* **Supplied material**
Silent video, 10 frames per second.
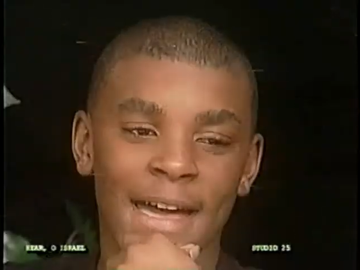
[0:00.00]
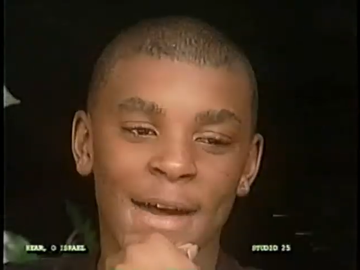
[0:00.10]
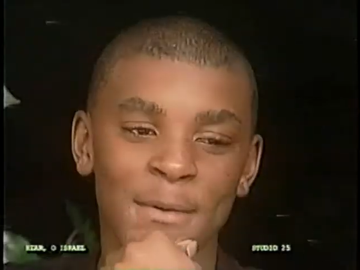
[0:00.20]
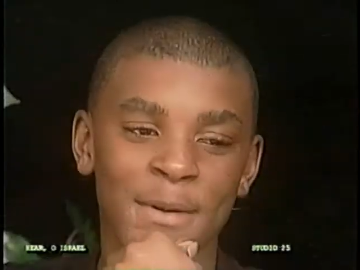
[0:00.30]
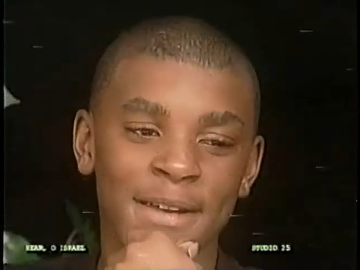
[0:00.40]
I
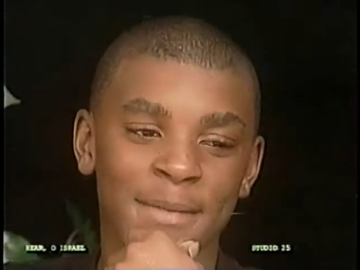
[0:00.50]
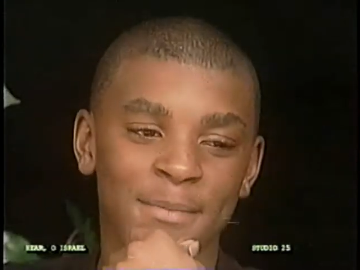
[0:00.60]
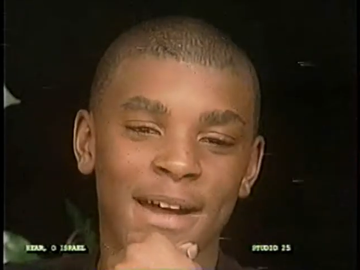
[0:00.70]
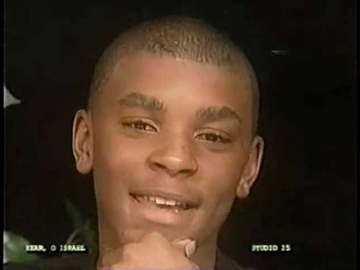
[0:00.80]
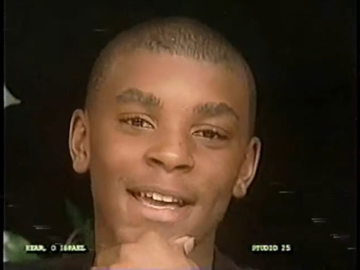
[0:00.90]
wouldn't
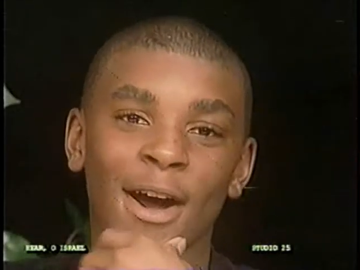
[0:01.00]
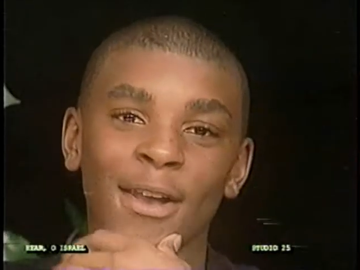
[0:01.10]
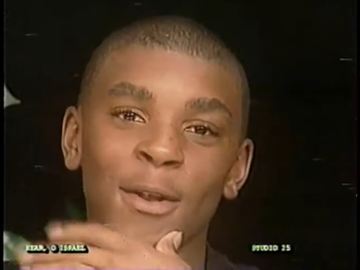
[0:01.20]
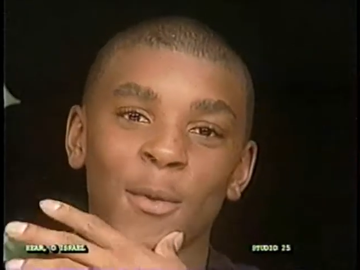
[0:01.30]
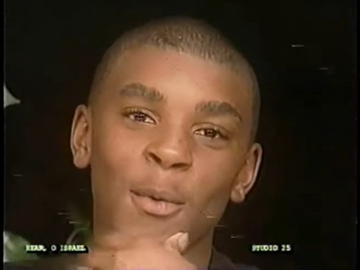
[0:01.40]
probably call
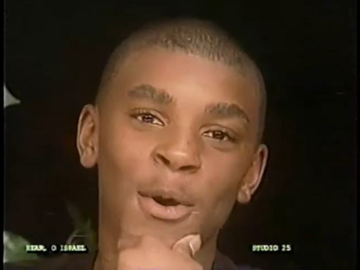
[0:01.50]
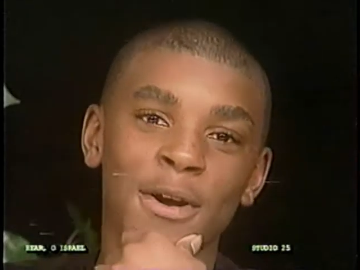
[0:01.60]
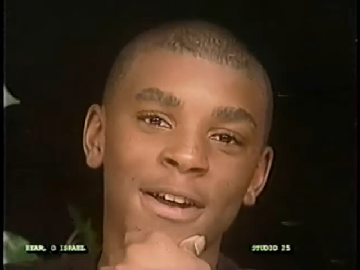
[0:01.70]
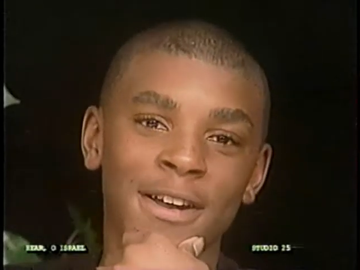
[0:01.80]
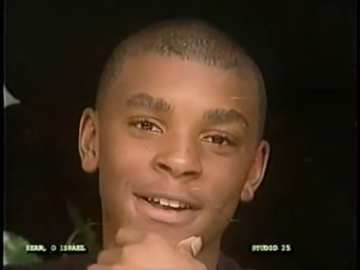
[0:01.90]
it a
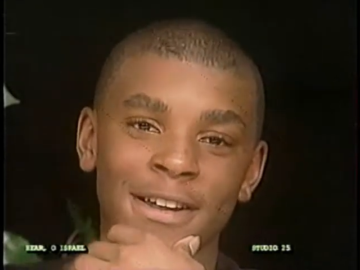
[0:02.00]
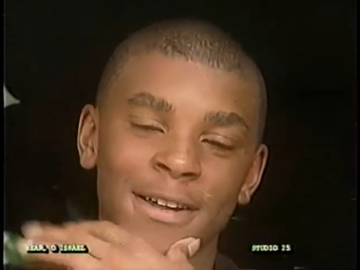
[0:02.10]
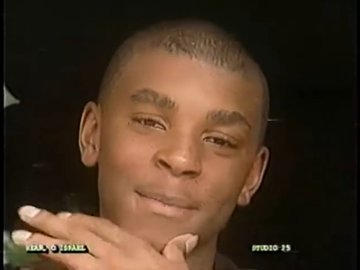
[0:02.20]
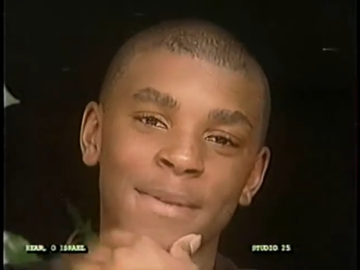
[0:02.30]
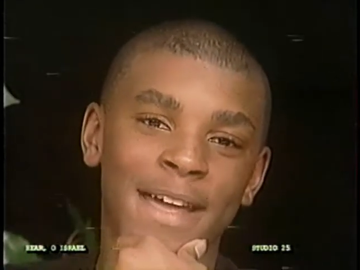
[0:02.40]
war,
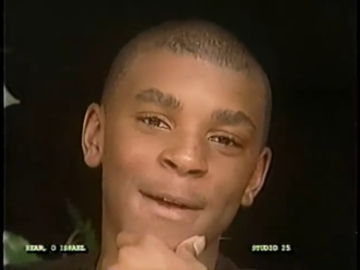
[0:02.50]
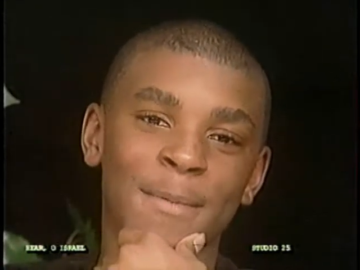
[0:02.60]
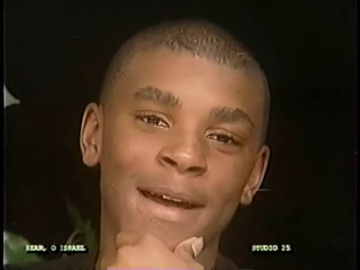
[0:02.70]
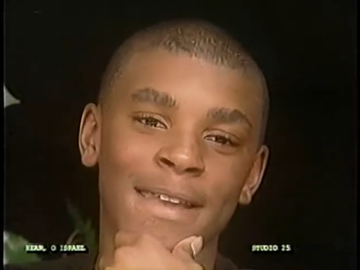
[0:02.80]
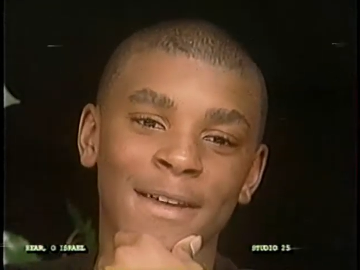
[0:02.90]
but I would
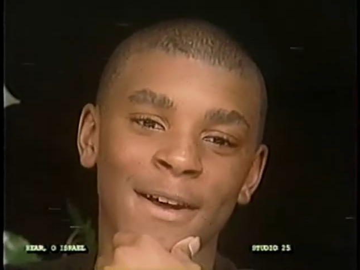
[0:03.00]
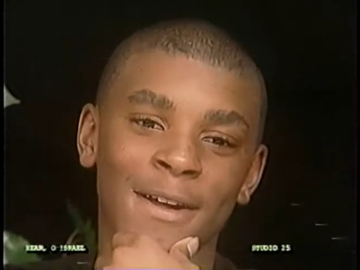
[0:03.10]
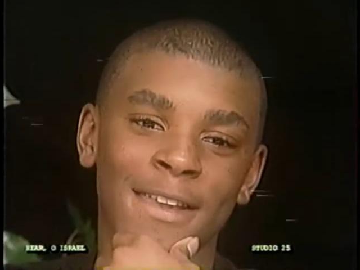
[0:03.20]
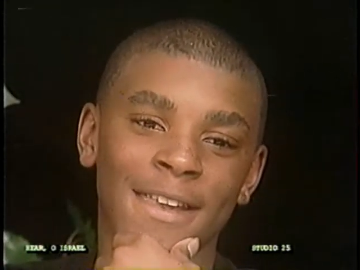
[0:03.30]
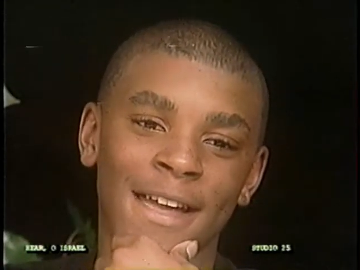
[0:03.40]
probably
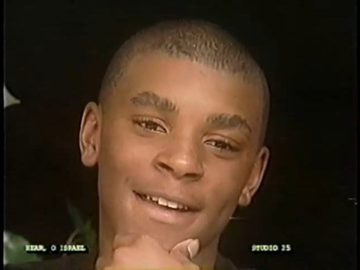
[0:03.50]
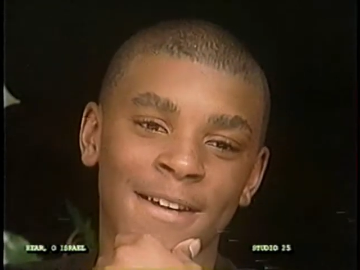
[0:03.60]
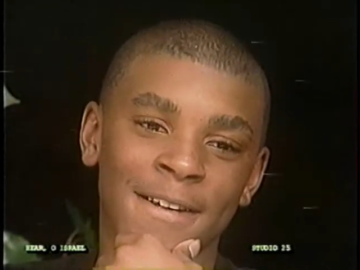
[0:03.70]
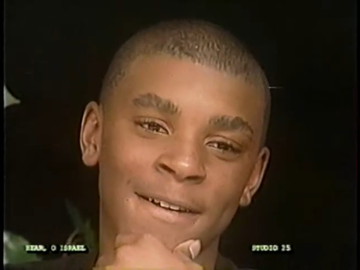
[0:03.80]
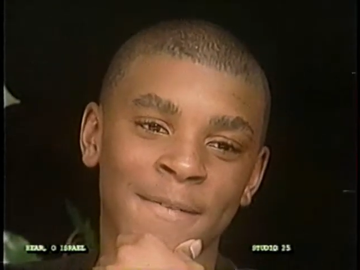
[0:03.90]
call it like
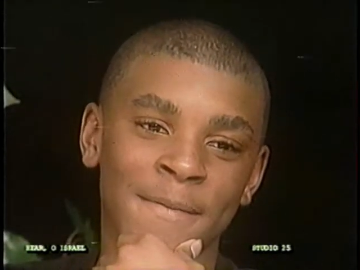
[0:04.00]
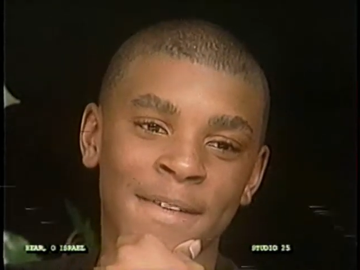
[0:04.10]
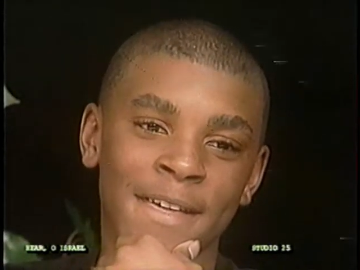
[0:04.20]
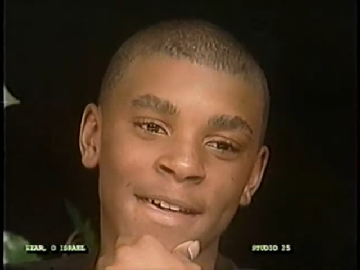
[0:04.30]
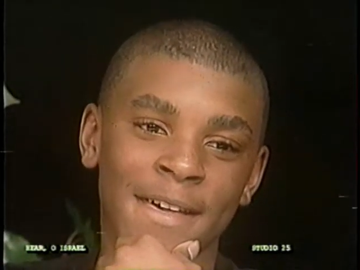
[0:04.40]
a
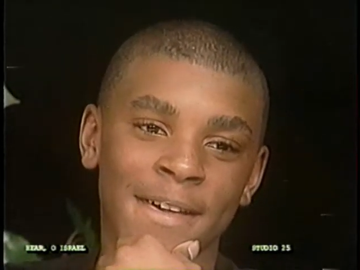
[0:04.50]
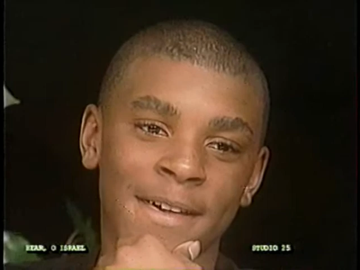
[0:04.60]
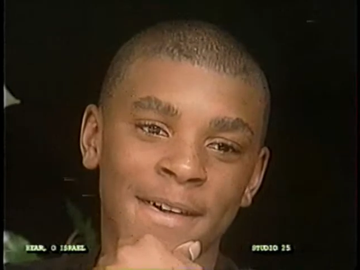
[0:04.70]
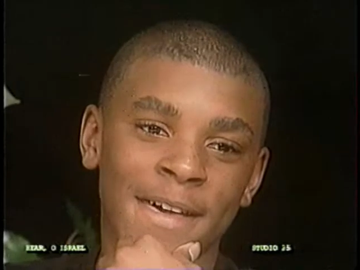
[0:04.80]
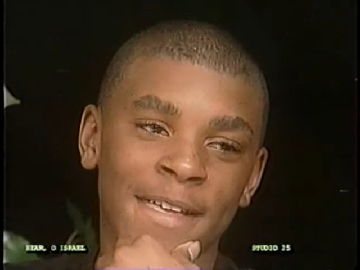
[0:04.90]

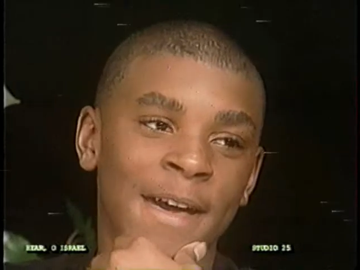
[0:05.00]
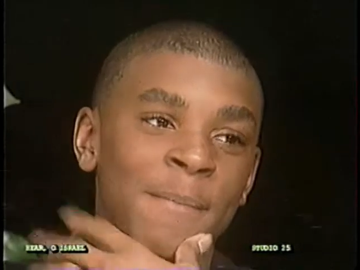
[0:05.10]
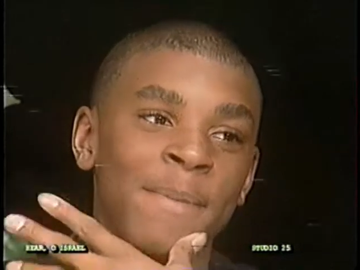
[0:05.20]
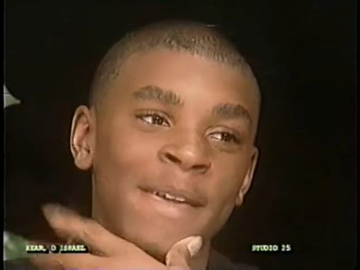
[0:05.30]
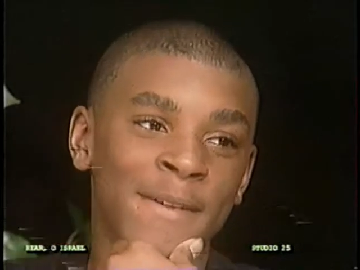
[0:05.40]
a
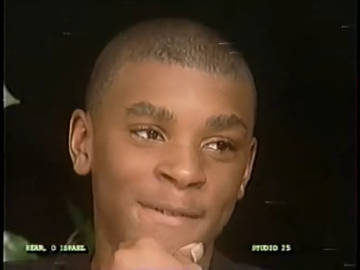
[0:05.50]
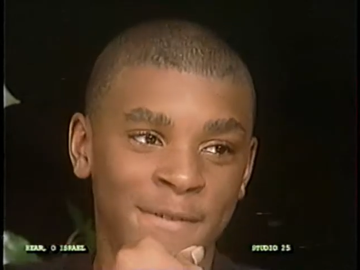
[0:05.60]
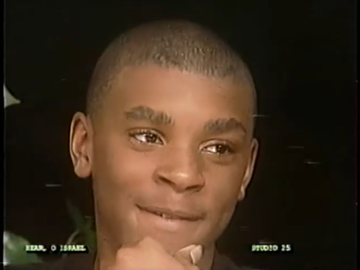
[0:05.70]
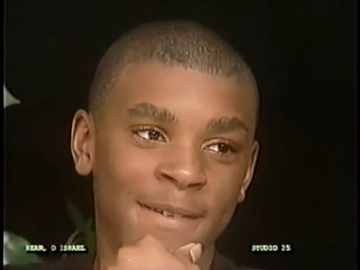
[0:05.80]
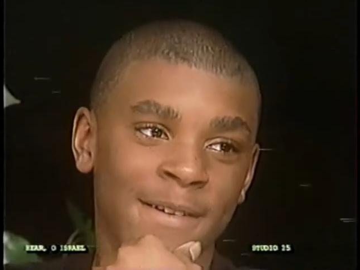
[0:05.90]
beef
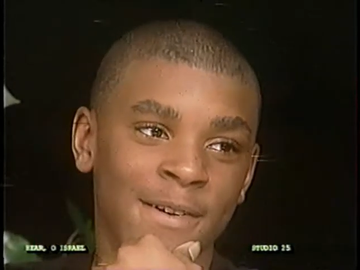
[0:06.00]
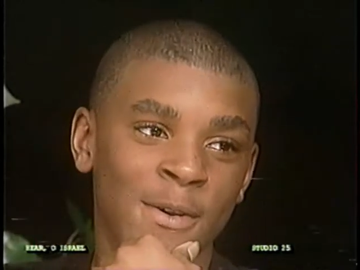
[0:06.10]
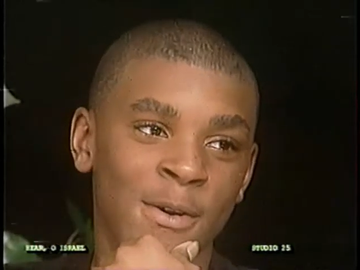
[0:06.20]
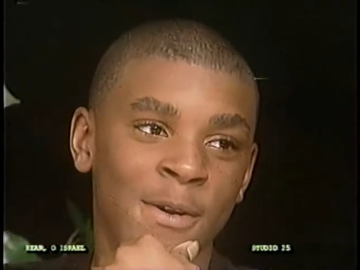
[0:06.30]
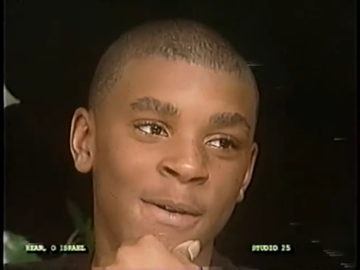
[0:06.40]

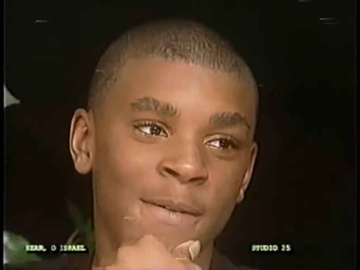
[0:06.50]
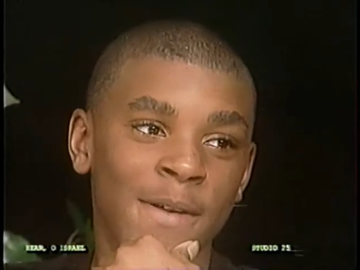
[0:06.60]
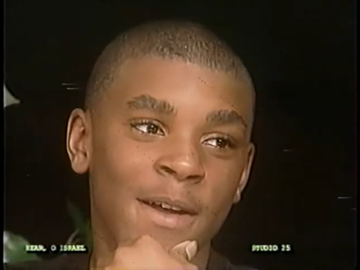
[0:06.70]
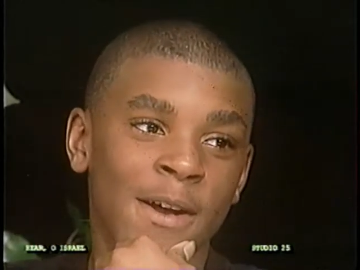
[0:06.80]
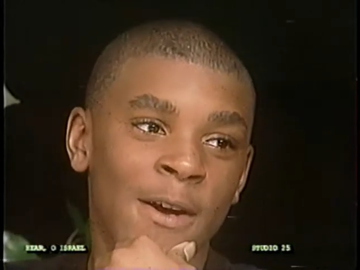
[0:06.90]
or beef, okay.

* **Exercise**
If a record contains a picture, leave the picture out and return everything else exactly.

* **Written answer**
Silent video, 10 frames per second.
[0:00.00]
[0:00.10]
[0:00.20]
[0:00.30]
[0:00.40]
I
[0:00.50]
[0:00.60]
[0:00.70]
[0:00.80]
[0:00.90]
wouldn't
[0:01.00]
[0:01.10]
[0:01.20]
[0:01.30]
[0:01.40]
probably call
[0:01.50]
[0:01.60]
[0:01.70]
[0:01.80]
[0:01.90]
it a
[0:02.00]
[0:02.10]
[0:02.20]
[0:02.30]
[0:02.40]
war,
[0:02.50]
[0:02.60]
[0:02.70]
[0:02.80]
[0:02.90]
but I would
[0:03.00]
[0:03.10]
[0:03.20]
[0:03.30]
[0:03.40]
probably
[0:03.50]
[0:03.60]
[0:03.70]
[0:03.80]
[0:03.90]
call it like
[0:04.00]
[0:04.10]
[0:04.20]
[0:04.30]
[0:04.40]
a
[0:04.50]
[0:04.60]
[0:04.70]
[0:04.80]
[0:04.90]

[0:05.00]
[0:05.10]
[0:05.20]
[0:05.30]
[0:05.40]
a
[0:05.50]
[0:05.60]
[0:05.70]
[0:05.80]
[0:05.90]
beef
[0:06.00]
[0:06.10]
[0:06.20]
[0:06.30]
[0:06.40]

[0:06.50]
[0:06.60]
[0:06.70]
[0:06.80]
[0:06.90]
or beef, okay.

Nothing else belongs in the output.